Professor Karen Lury
Karen Lury is Professor of Film and Television studies in the School of Culture and Creative Arts at the University of Glasgow and the Principal Investigator for the project. She is the author of two previous books on television (including British Youth Television: Cynicism and Enchantment) and more recently, a monograph entitled, The Child in Film: tears, fears and fairytales, published by I.B.Tauris. The book explores the powerful and frequently strange quality and presence of the figure of the child in a range of professional films made for an adult audience, including Japanese contemporary horror films, art films such as Pan’s Labyrinth and Mirror, as well as big budget Hollywood films such as Tony Scott’s Man on Fire, starring Denzel Washington and Dakota Fanning. She has also written on children in contemporary Turkish and Iranian films, children’s television, camcorder based programmes such as the Teenage Video Diaries as well as the more recent representation of children in reality ‘parenting shows’.

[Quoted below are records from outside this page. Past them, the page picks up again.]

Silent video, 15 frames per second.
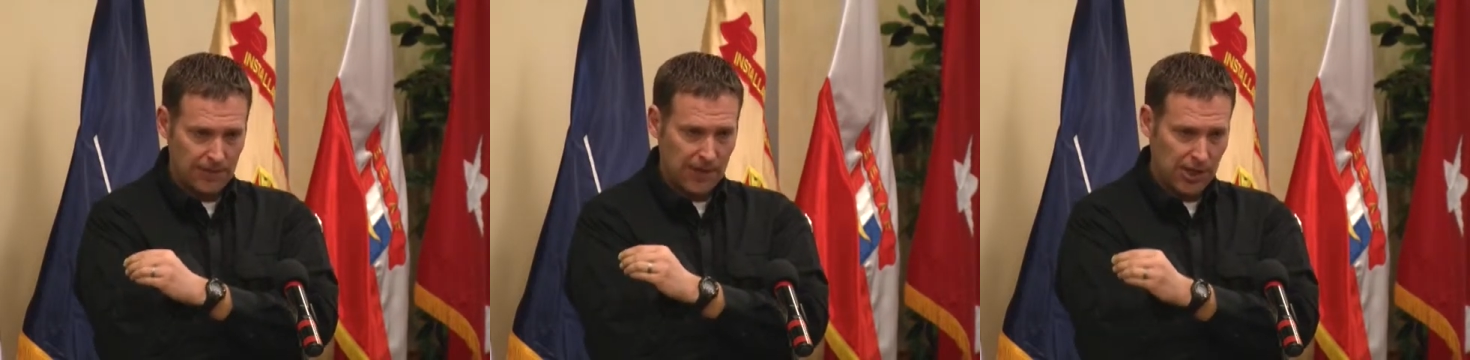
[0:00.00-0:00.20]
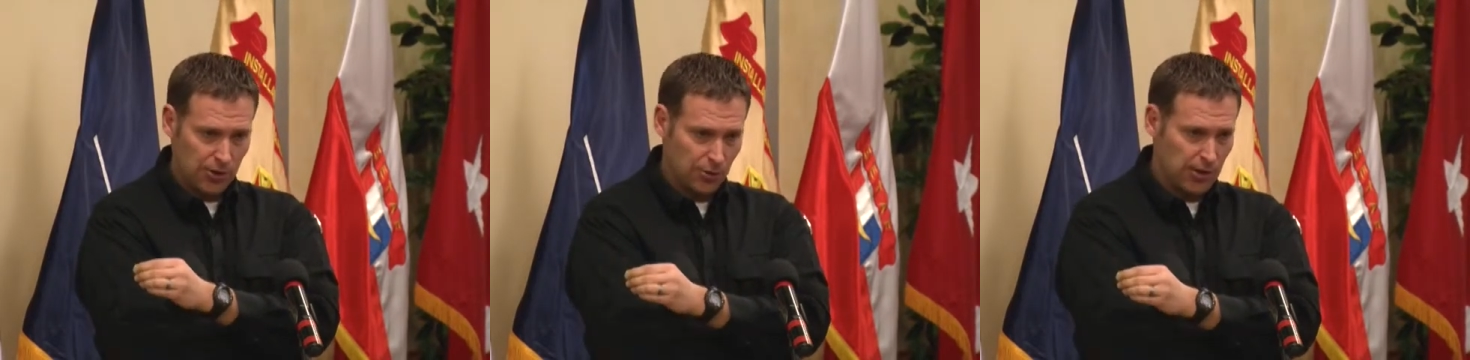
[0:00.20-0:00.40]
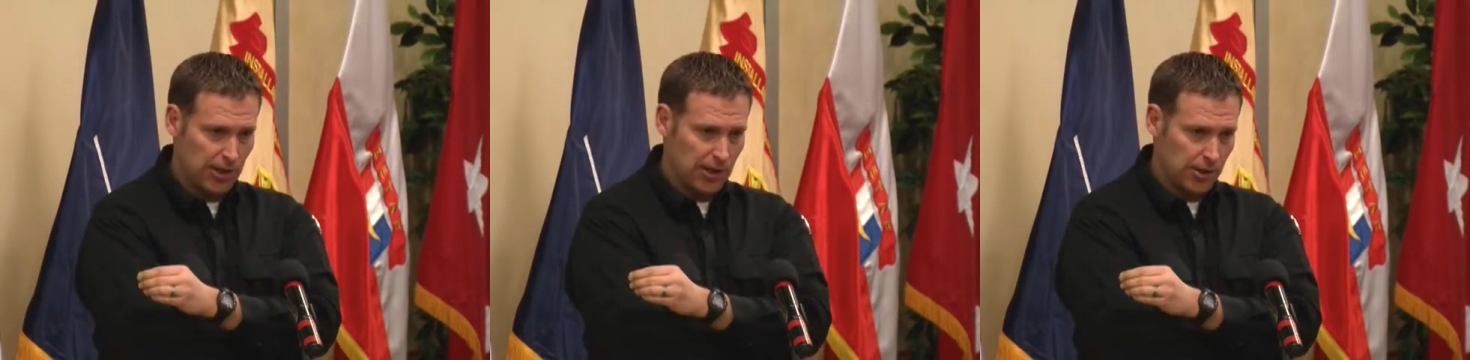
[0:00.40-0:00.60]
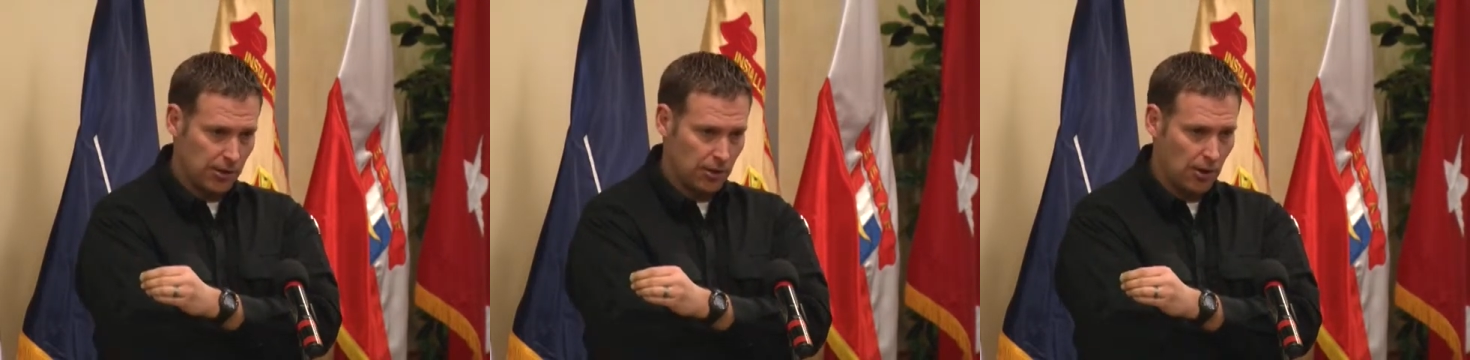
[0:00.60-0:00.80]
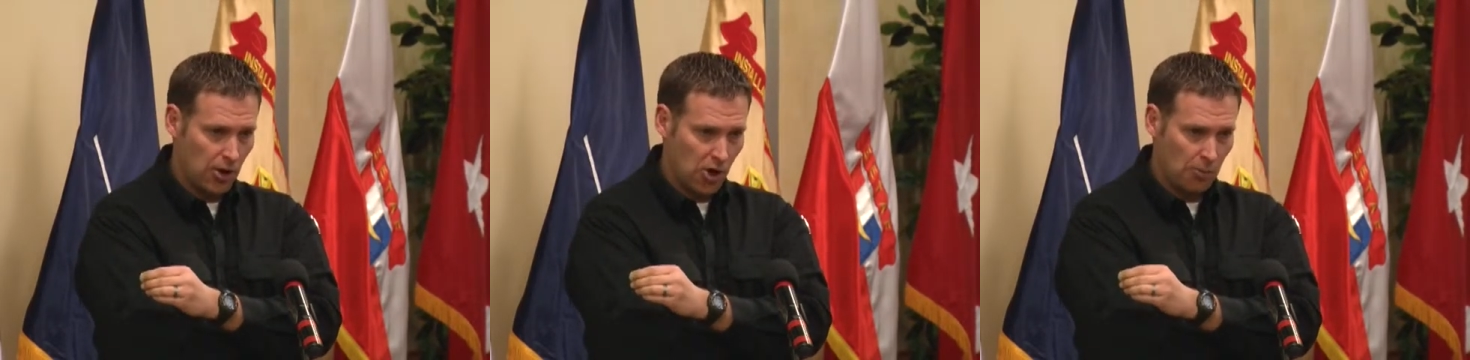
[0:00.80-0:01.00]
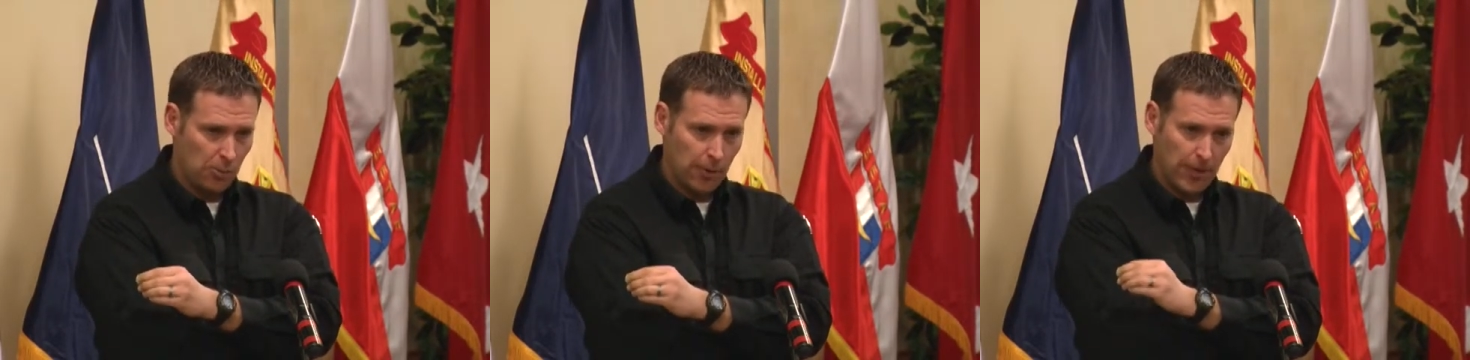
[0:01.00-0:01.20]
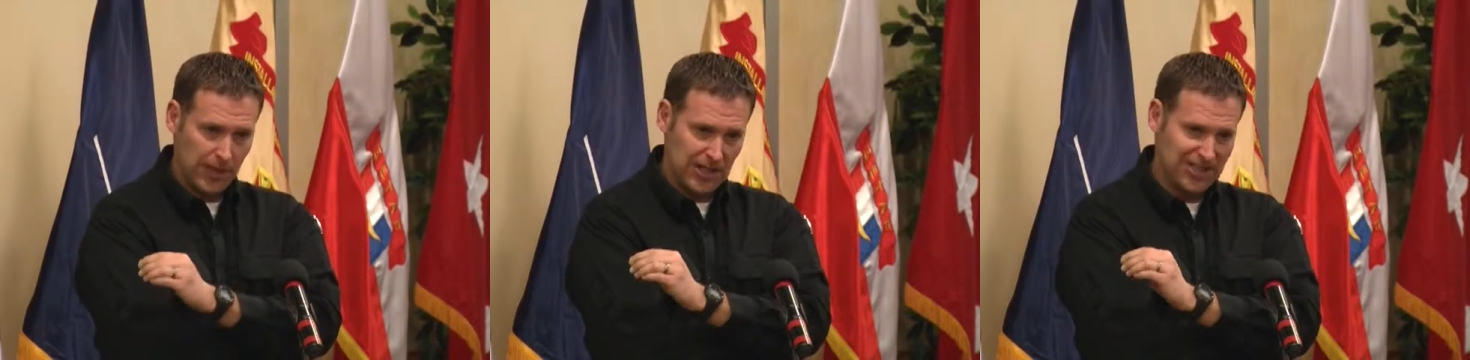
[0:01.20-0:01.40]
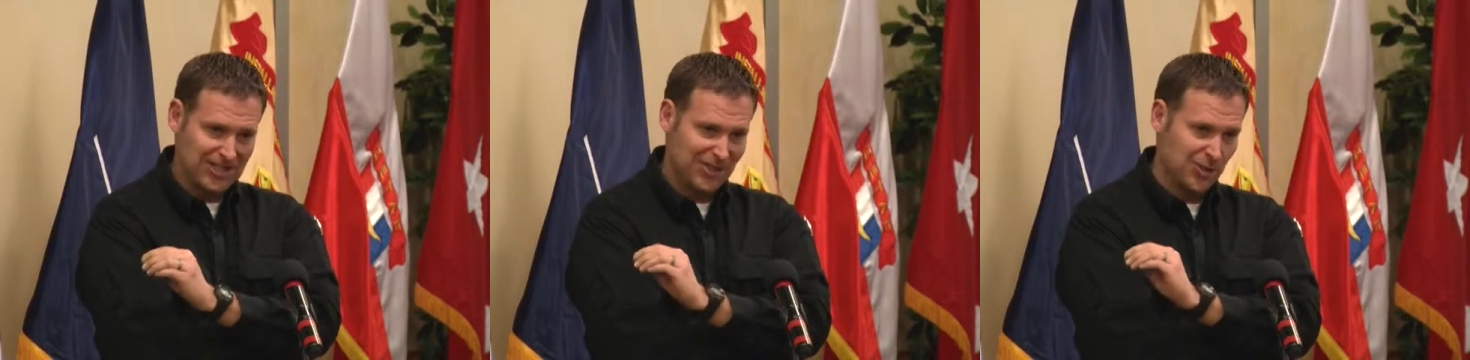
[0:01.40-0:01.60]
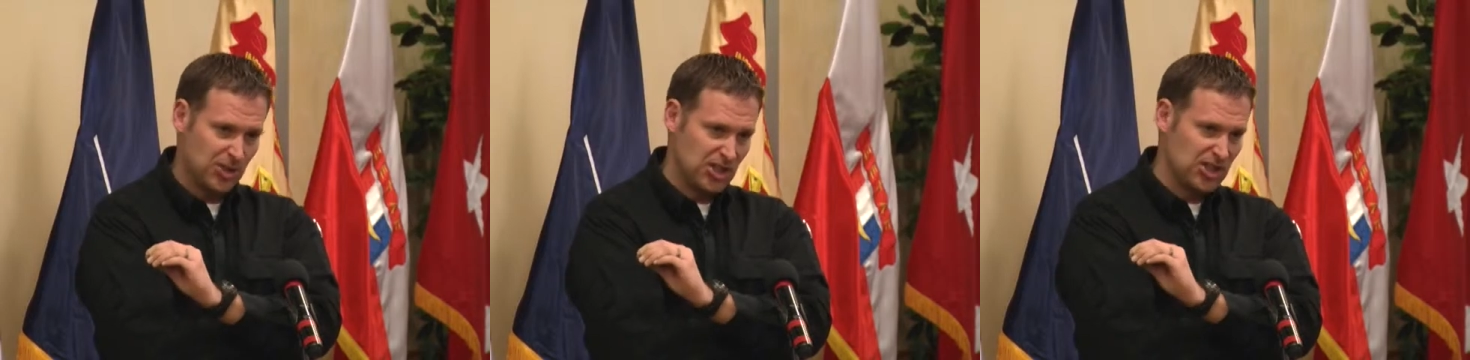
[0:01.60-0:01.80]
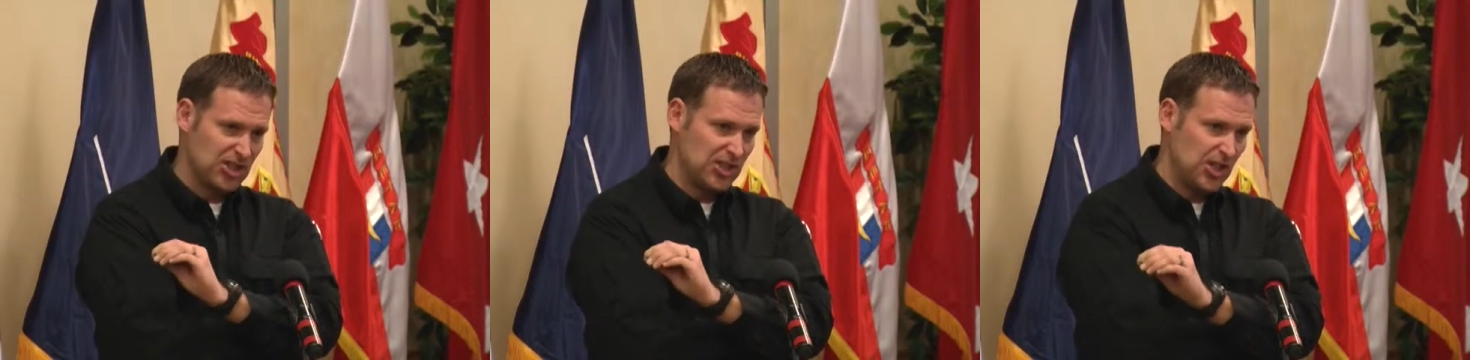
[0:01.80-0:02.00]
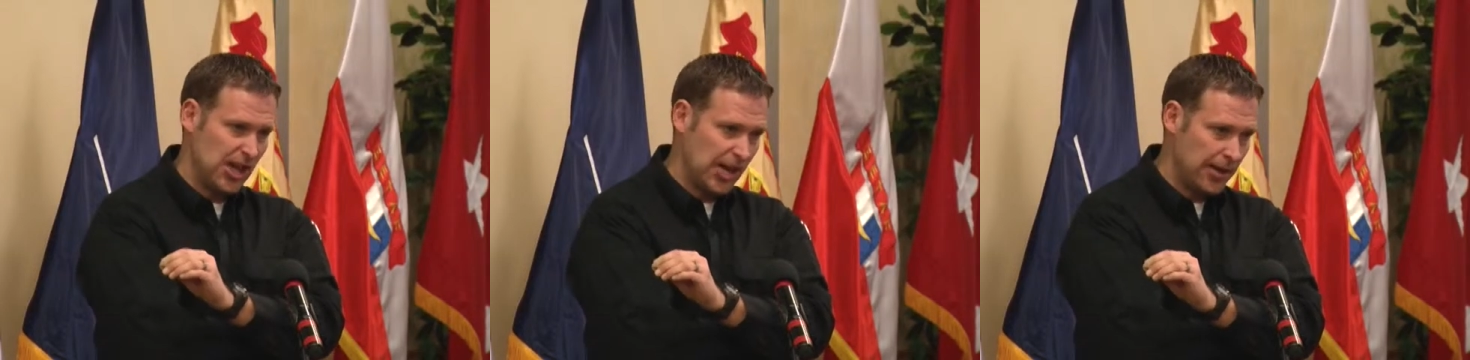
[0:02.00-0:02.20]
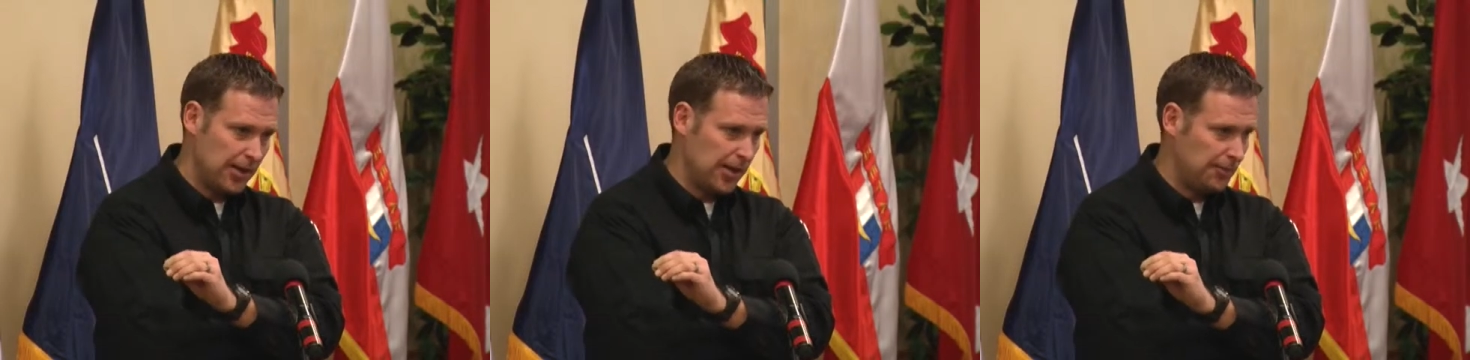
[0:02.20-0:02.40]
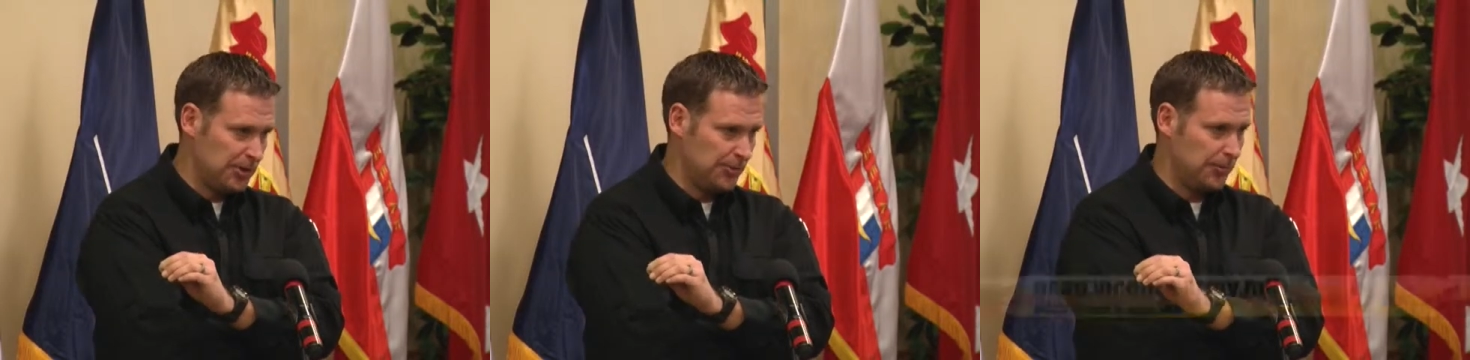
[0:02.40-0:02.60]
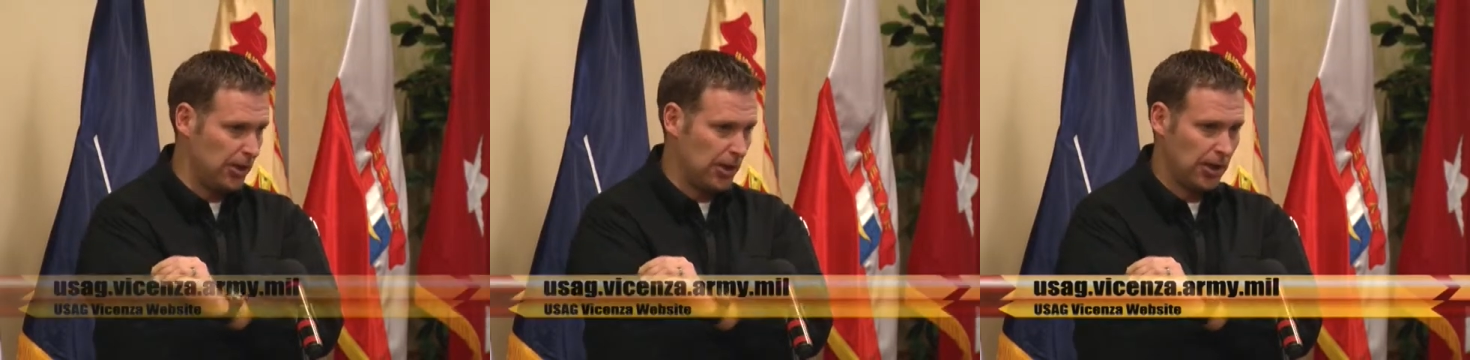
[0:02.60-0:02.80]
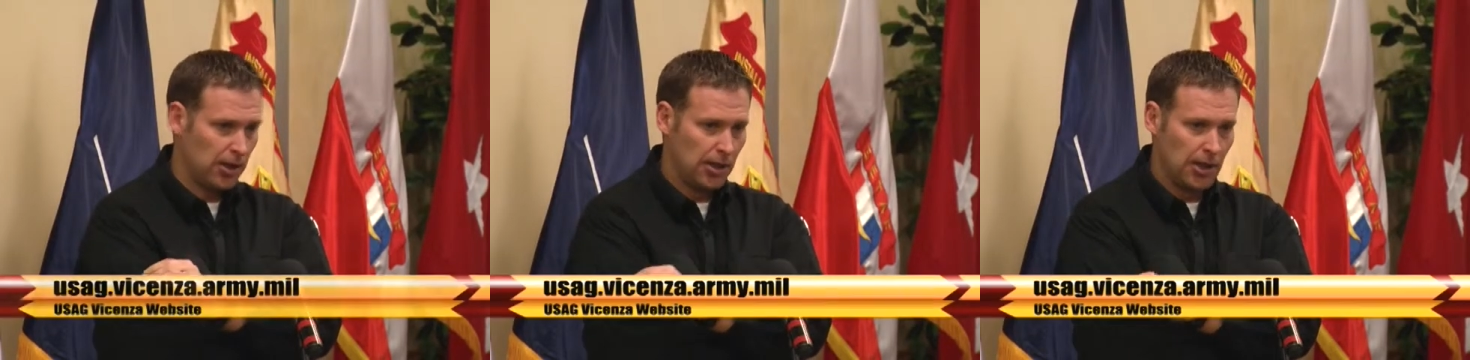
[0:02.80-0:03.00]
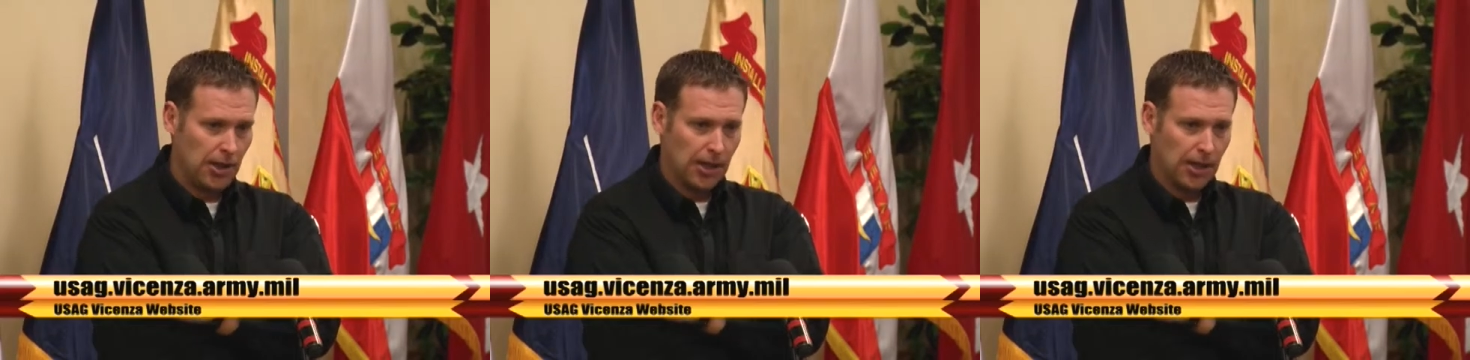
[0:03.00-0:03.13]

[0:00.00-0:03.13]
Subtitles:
of entry into your home or things that are just not up to par.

In the 1980s Karen didn’t have a video camera but did have a truly terrible bubble perm. Unfortunately, this was later changed for a similarly appalling ‘Human League’ haircut. Since that time Karen has found a better hairdresser and has also had three daughters, all of whom would say that she is the one that’s ‘strange’.
Dr. Ryan Shand
Ryan Shand is the Research Assistant on the AHRC. funded project ‘Children and Amateur Media in Scotland’ at the University of Glasgow, U.K. He completed his Ph.D, which was titled ‘Amateur Cinema: History, Theory, and Genre (1930-80)’, in the Department of Theatre, Film and Television Studies at the University of Glasgow.
Ryan studied for his M.Phil in Screen Studies at the University of Glasgow and his B.A. (Hons) in Film and Television Studies at Brunel University-West London.
His article ‘Theorizing Amateur Cinema: Limitations and Possibilities’ was published in The Moving Image: The Journal of the Association of Moving Image Archivists and the chapter ‘Amateur Cinema Re-Located: Localism in Fact and Fiction’ was included in the edited collection Movies on Home Ground: Explorations in Amateur Cinema (Cambridge Scholars Publishing, 2009).
Previously, Ryan worked as a Research Associate on the AHRC funded project ‘Mapping the City in Film: A Geohistorical Analysis’ at the University of Liverpool, U.K, from 2008-10.